TASK INPUTS -
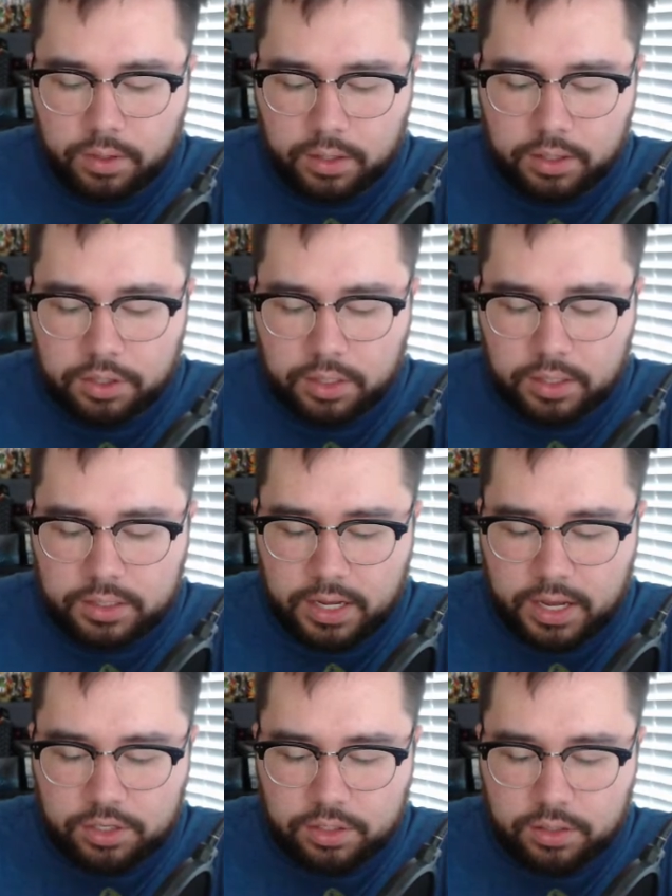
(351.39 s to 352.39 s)
and then you can
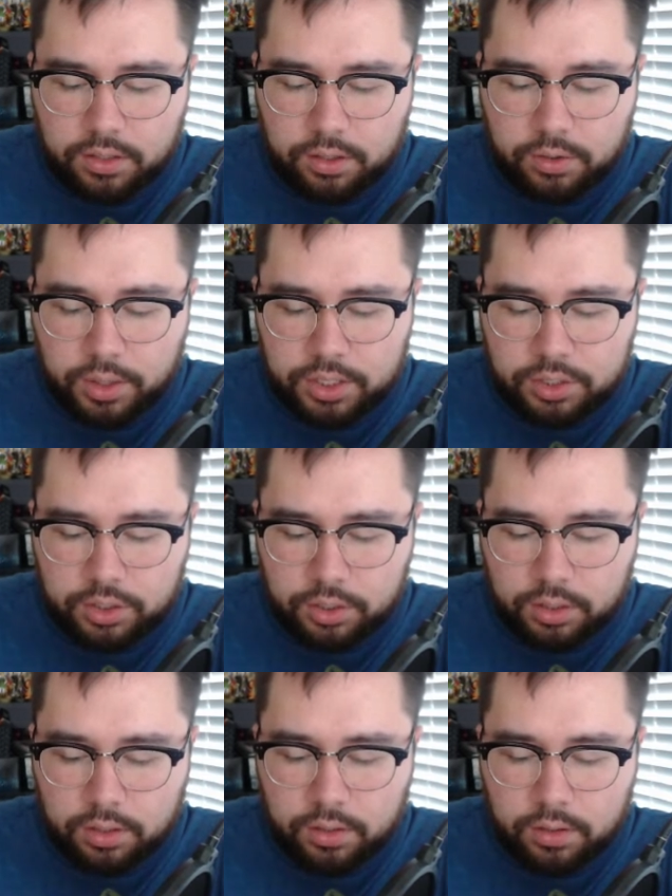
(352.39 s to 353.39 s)
attach it to the
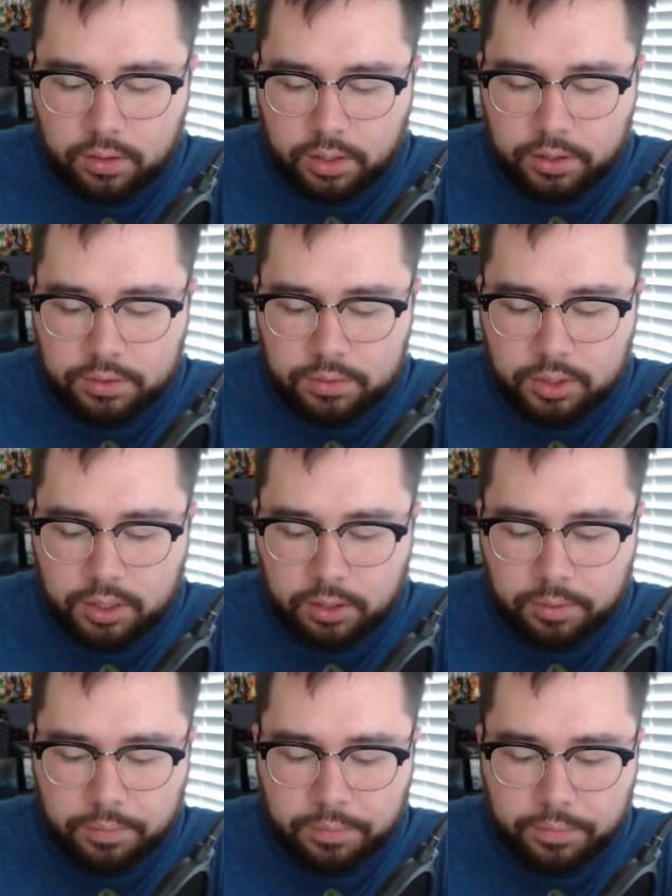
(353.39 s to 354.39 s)
question that goes with
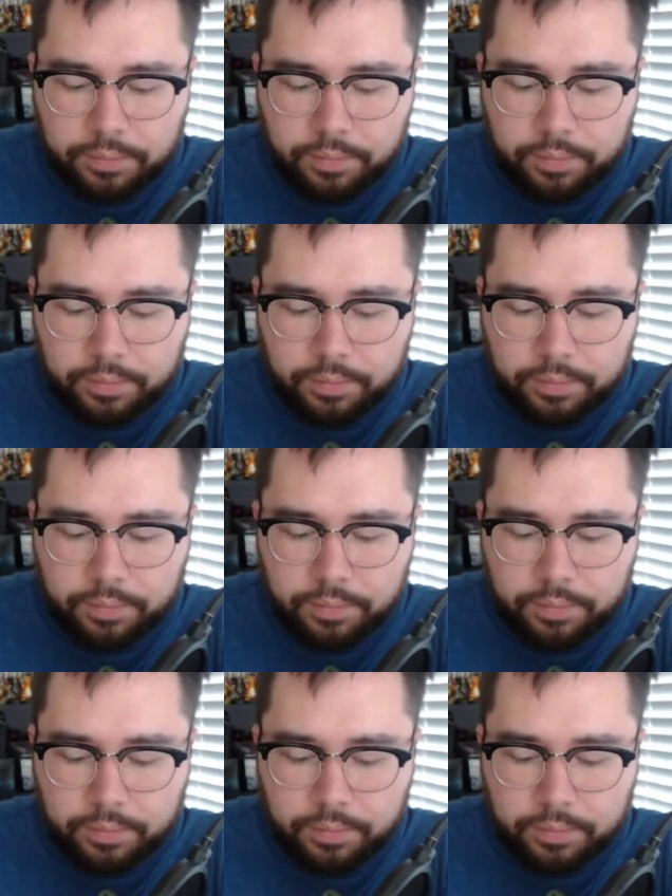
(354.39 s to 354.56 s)
it.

EXERCISE -
Your answer must be the full listing, copied exactly, with no pictures in it.

ANSWER TO THIS TASK -
(351.39 s to 352.39 s)
and then you can
(352.39 s to 353.39 s)
attach it to the
(353.39 s to 354.39 s)
question that goes with
(354.39 s to 354.56 s)
it.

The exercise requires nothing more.